Analysts and engineers use workflows to automate manual processes, saving time and reducing the possibility of errors. These workflows and the mechanisms that run them, often critical pieces of infrastructure, range from ad-hoc scripts to full-featured frameworks, the management of which can be time-intensive and error-prone.
The Google Cloud team wants to solve this problem with a single managed solution at the platform level. Cloud Composer and Airflow currently support BigQuery, Cloud Dataflow, Cloud Dataproc, Cloud Datastore, Cloud Storage, and Cloud Pub/Sub. Pricing for Cloud Composer is consumption-based, so you pay for what you use, as measured by vCPU/hour, GB/month, and GB transferred/month — there are multiple pricing units because Cloud Composer uses several GCP products as building blocks.
Here is Google’s justification for Cloud Composer:
When creating this workflow, did the author use standard tools and save time by reusing previously developed code from other workflows?
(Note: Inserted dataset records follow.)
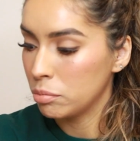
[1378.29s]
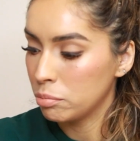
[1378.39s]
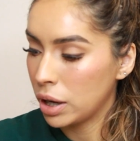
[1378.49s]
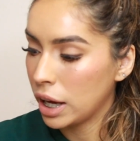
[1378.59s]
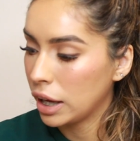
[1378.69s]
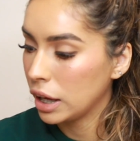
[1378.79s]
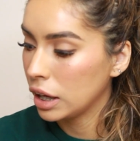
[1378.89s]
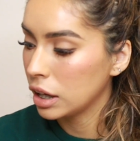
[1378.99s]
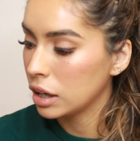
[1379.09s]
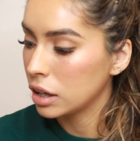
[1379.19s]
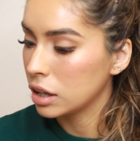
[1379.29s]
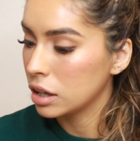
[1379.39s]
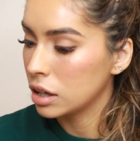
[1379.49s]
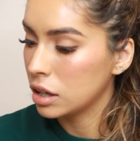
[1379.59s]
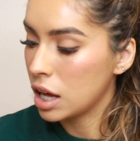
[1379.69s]
My
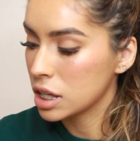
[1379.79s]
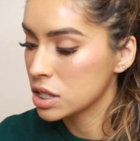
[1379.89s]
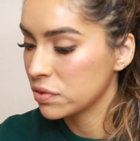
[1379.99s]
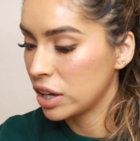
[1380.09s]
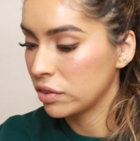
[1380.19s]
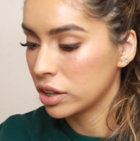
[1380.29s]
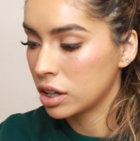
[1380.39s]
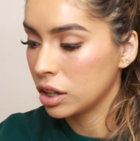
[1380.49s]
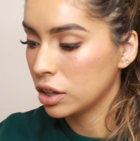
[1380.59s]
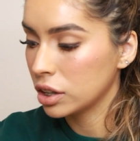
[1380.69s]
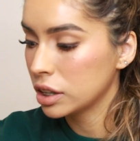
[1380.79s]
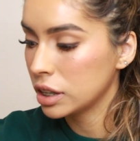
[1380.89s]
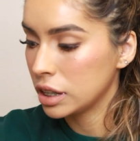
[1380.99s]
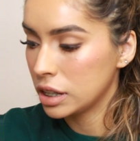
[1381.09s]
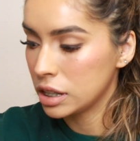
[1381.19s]
next favorite color
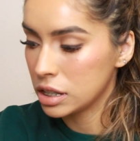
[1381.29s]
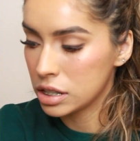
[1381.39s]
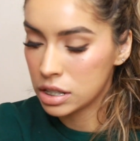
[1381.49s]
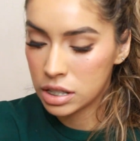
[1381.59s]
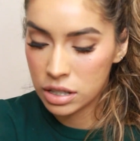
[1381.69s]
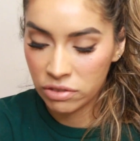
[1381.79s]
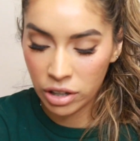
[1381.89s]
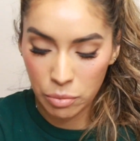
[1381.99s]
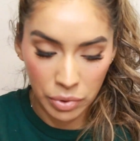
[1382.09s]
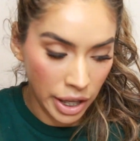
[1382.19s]
is from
Do other people on the team or in the organization know this workflow exists and how it works? Is it easy for everyone to understand the state of this workflow and to investigate any problems when they occur? Will workflow authors all easily or immediately know the APIs needed to create rich workflows? Without a common workflow language and system, the answer to these questions is most frequently “no.”
Considering these workflows can be mission-critical, we believe it should be easy to answer “yes” to all of these questions. Anyone from an analyst to an experienced software developer should be able to author and manage workflows in a way that saves time and reduces risk.
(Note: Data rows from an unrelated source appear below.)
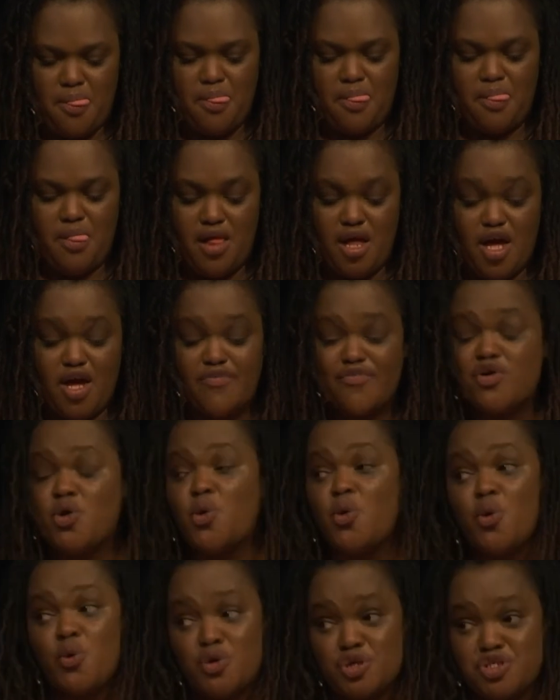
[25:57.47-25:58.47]
Of
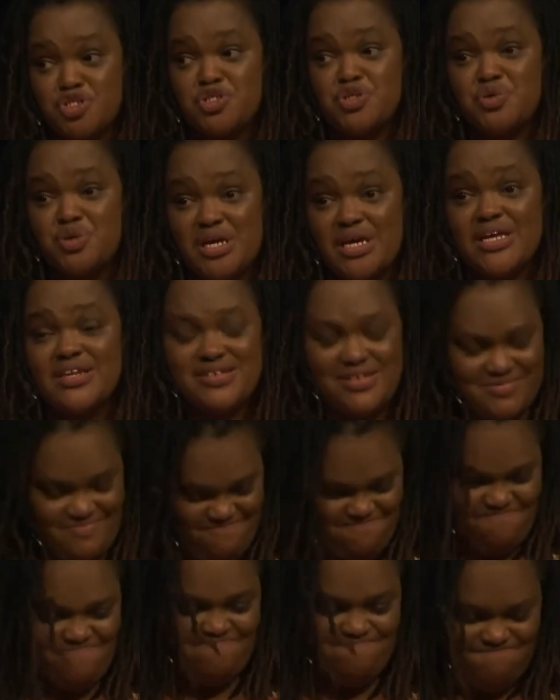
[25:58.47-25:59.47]
course you did.
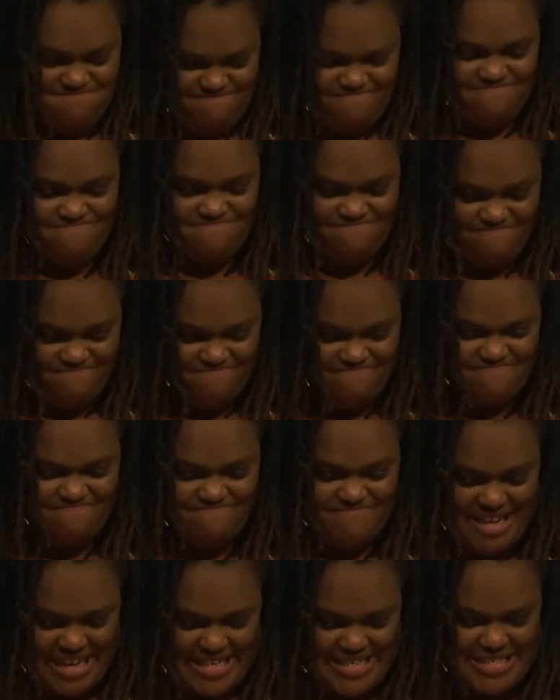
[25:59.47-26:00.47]

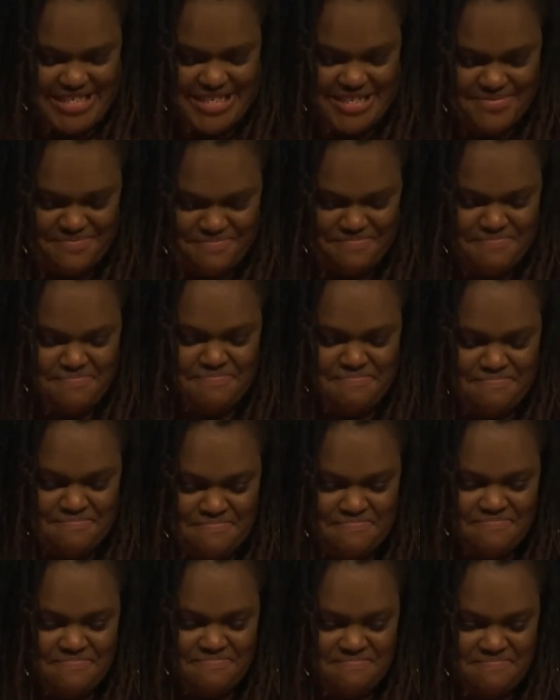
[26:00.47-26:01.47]
Yes.
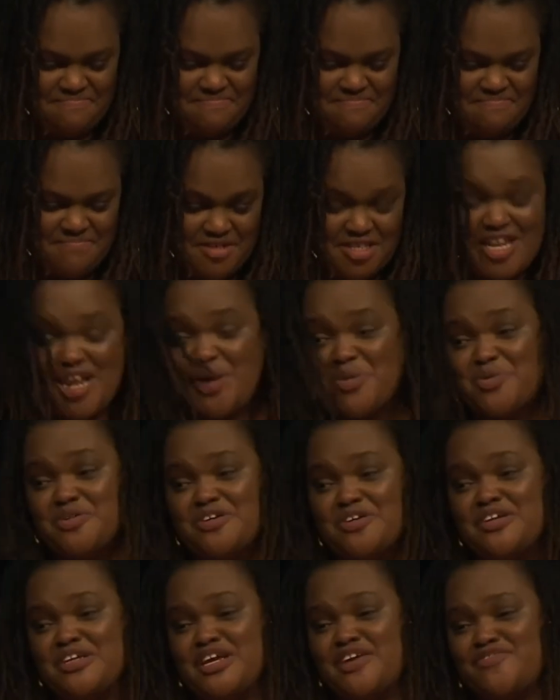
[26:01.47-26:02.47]
So now we're
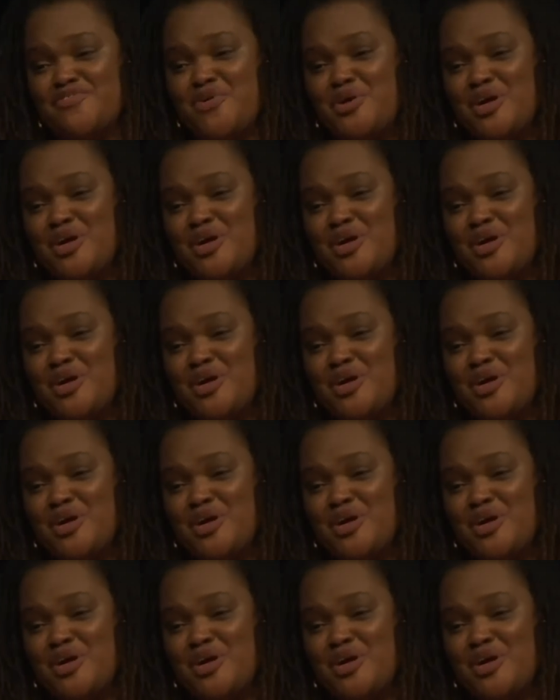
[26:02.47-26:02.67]
on day 4.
Google chose Apache Airflow as the base of Cloud Composer because it is an open source project. Additionally, Airflow has an active and diverse developer community, is based on Python with support for custom plugins, includes operators for many clouds and common technologies, features a web user interface and command-line tooling, provides support for multi-cloud and hybrid cloud orchestration, and has been used in production settings by companies large and small.
Cloud Composer is meant to leverage the Google Cloud Platform and offer the best of Airflow without the overhead of installing and managing Airflow yourself. This initial beta release includes the following:
- Client tooling, including the Google Developer Console and Cloud SDK
- Easy and controlled access to the Airflow web UI through Cloud Identity-Aware Proxy
- Streamlined Airflow runtime and environment configuration, such as plugin support
- Stackdriver logging and monitoring
- Identity access management (IAM)
- Simplified DAG (workflow) management
- Python (PyPi) package management
As for features in the pipeline, Google listed the inclusion of additional Google Cloud regions, Airflow and Python version selection, and autoscaling.
If you are new to Apache Airflow, Google recommends starting with the Airflow DAG tutorial while using the Airflow API reference and Airflow GCP documentation. You may also want to check out the Cloud Composer documentation and release notes as the service evolves.